#### [DATASET EXCERPTS]

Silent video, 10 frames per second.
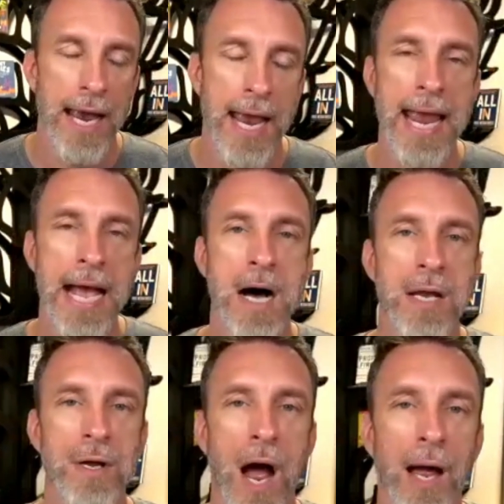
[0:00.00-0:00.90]

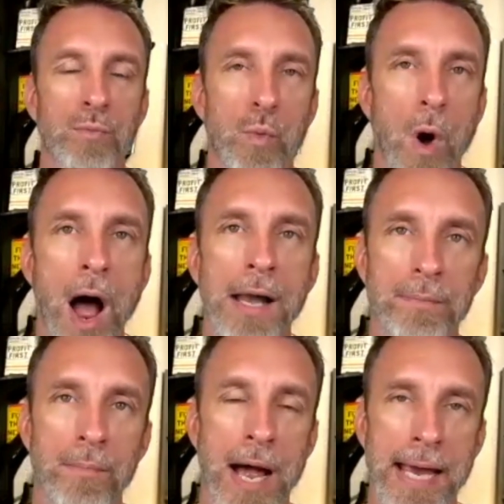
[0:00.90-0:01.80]
And I want
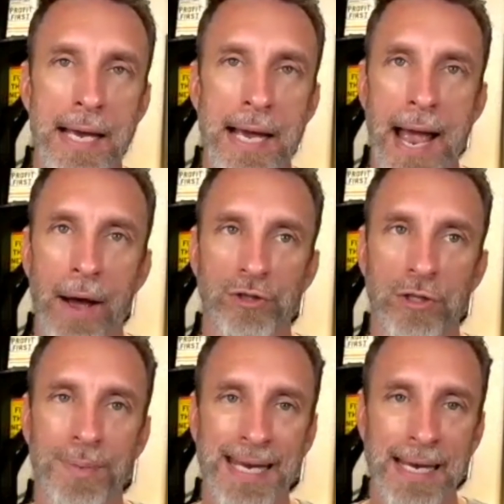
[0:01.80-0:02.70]
my house to
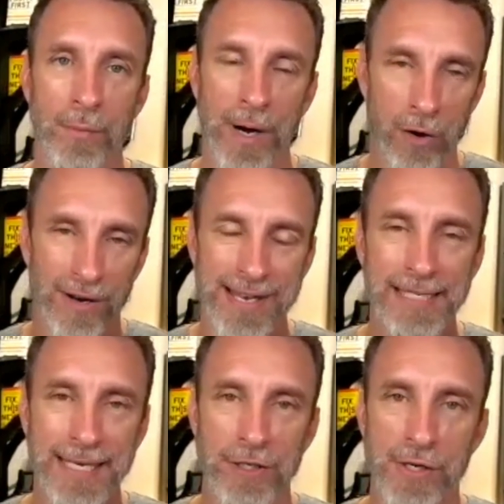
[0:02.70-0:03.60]
be what I call a
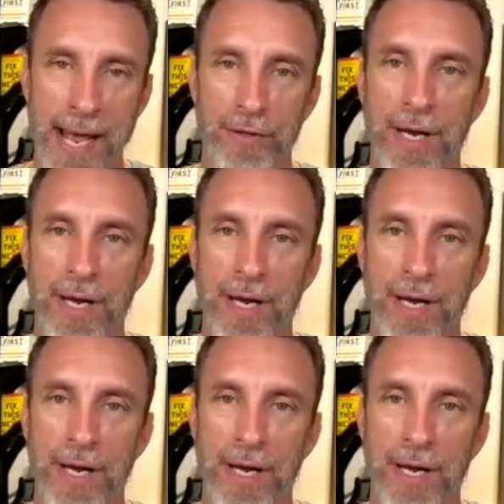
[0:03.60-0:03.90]
destination house.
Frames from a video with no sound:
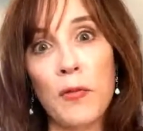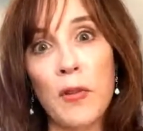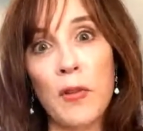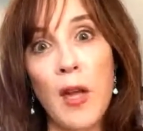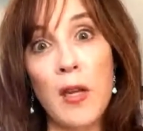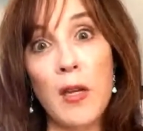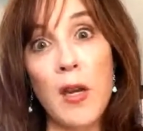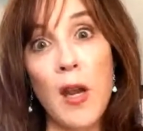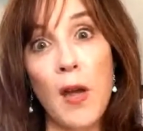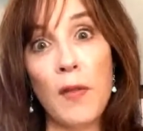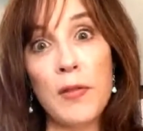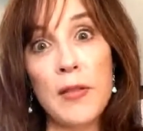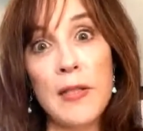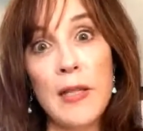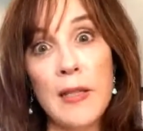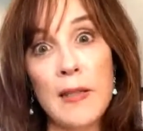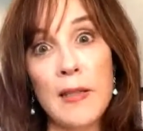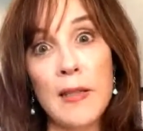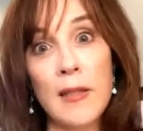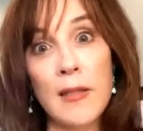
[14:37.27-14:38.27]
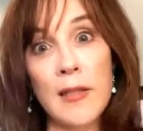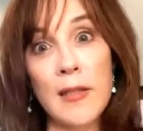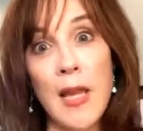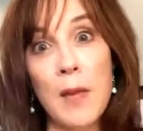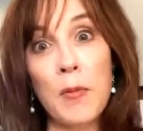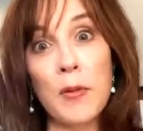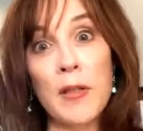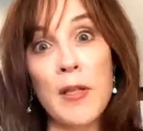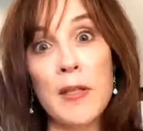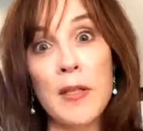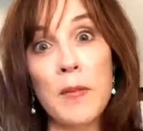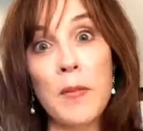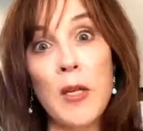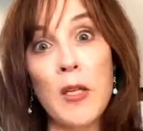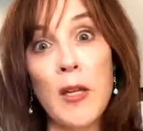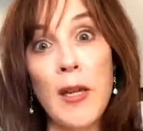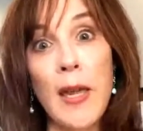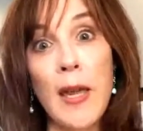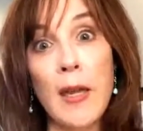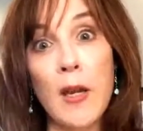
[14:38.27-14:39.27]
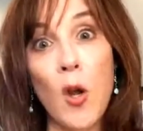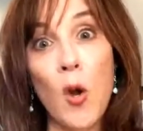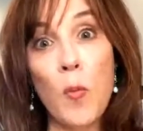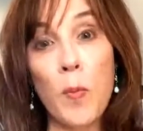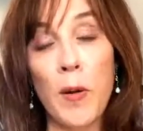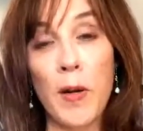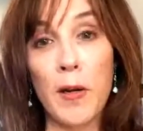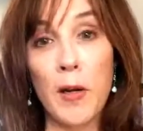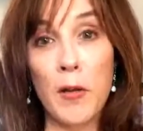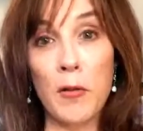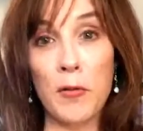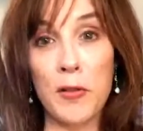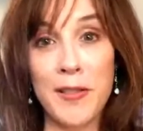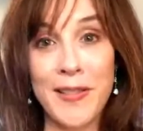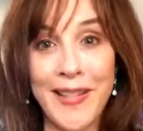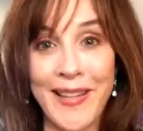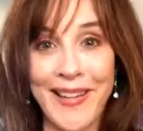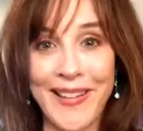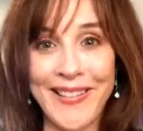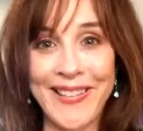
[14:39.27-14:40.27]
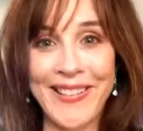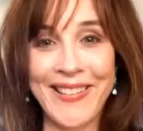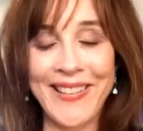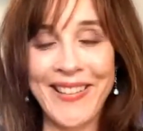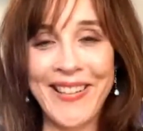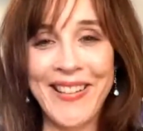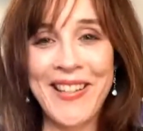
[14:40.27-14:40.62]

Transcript: enough seats at the table doesn't mean you can't open another seat.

#### [YOUR ASSIGNMENT]
Copy all lines above containing the string "video".

#### [EXPECTED OUTPUT]
Silent video, 10 frames per second.
Frames from a video with no sound:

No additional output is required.